Ketegangan atas sengketa kedaulatan di Laut Cina Selatan telah
meningkat pesat dalam beberapa tahun terakhir. Pada tahun 2009 Cina
secara resmi dan tidak resmi menyebut kedaulatannya atas Laut Cina
Selatan sebagai kepentingan inti. Pada tahun 2010 AS mendeklarasikan
kebebasan navigasi di Laut China Selatan sebagai kepentingan nasional
sebagai tanggapan atas langkah China yang semakin tegas atas sengketa
di wilayah tersebut. Dewan Negara China merilis buku putih
'pembangunan damai China 2011' di mana secara eksplisit mendefinisikan
kedaulatan negara dan integritas teritorial sebagai kepentingan inti China.
Pada Januari 2012 Washington mengumumkan kebijakan luar negerinya
tentang 'Pivot to Asia' untuk menyeimbangkan kembali kekuatan ekonomi
dan militer China yang tumbuh di kawasan itu.
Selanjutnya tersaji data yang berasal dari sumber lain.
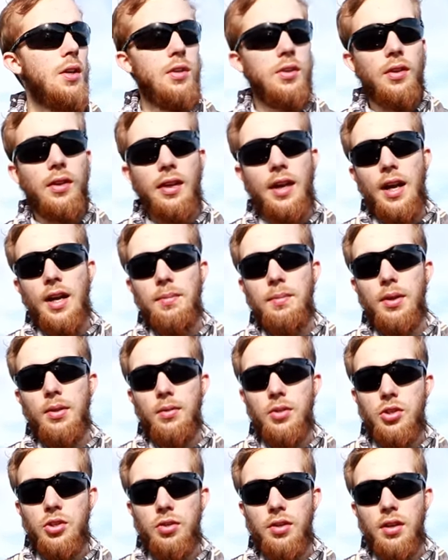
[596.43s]
So like I'd be
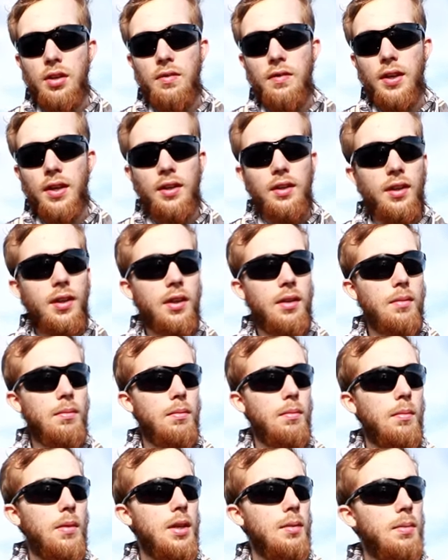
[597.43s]
retrieving and
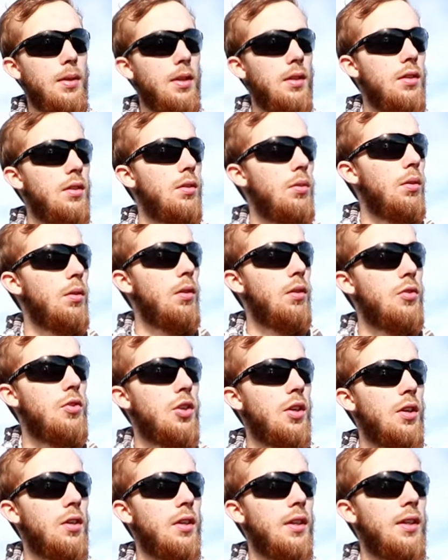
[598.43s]
then maybe do a little
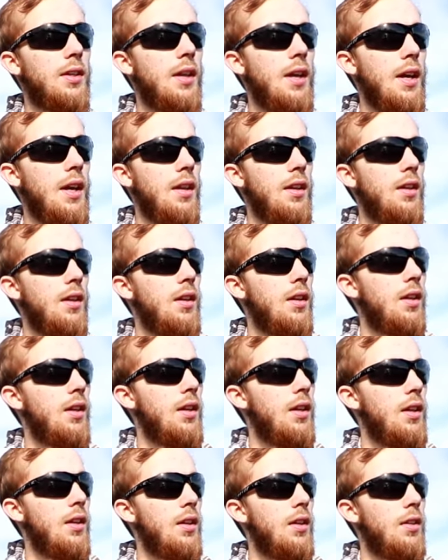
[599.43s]
jerk like that,
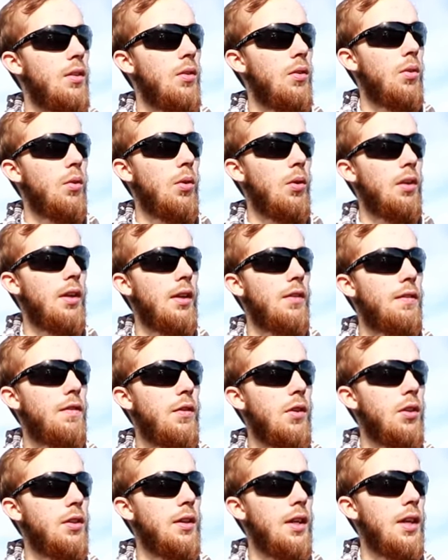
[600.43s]
or let it
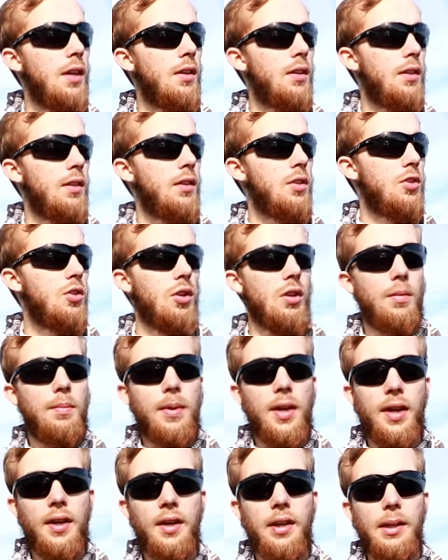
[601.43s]
fall down and then jerk it
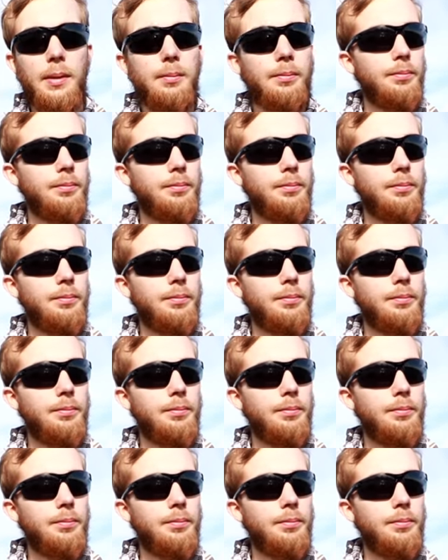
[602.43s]
back up,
Ketika Vietnam dan
Filipina berusaha untuk mengkonsolidasikan kemitraan dan aliansi
mereka dengan AS untuk menyeimbangkan kembali kekuatan militer
China dan meningkatkan posisi strategis mereka atas sengketa Laut China
Selatan, begitu pula Jepang dengan AS atas sengketa Laut China Timur.
Dengan demikian AS memainkan peran 'kunci' dalam mempengaruhi
penyelesaian sengketa Laut Cina Selatan (dan juga Laut Cina Timur).
Selanjutnya, Vietnam dan Filipina berusaha untuk menjalin aliansi
strategis (dalam gerakan simbolis) dengan Jepang dalam perjuangan
mereka dengan Cina untuk klaim kedaulatan mereka di Laut Cina Selatan
dan Timur. Pada tahun 2013 dan 2014 dilaporkan bahwa China telah mulai
mengklaim kembali tanah dan membangun infrastruktur sipil di Fiery
Cross Reef di Kepulauan Spratly yang disengketakan dan AS secara
eksplisit mengumumkan penentangannya terhadap pembangunan pulau
buatan dan kegiatan reklamasi di Laut China Selatan. Sementara China
terus membangun fasilitas sipil dan militer di pulau-pulau yang
disengketakan pada Mei 2015, pesawat pengintai AS terbang di atas
pulau-pulau buatan di Laut China Selatan, dengan situasi yang meningkat
ke tingkat yang benar-benar berbahaya.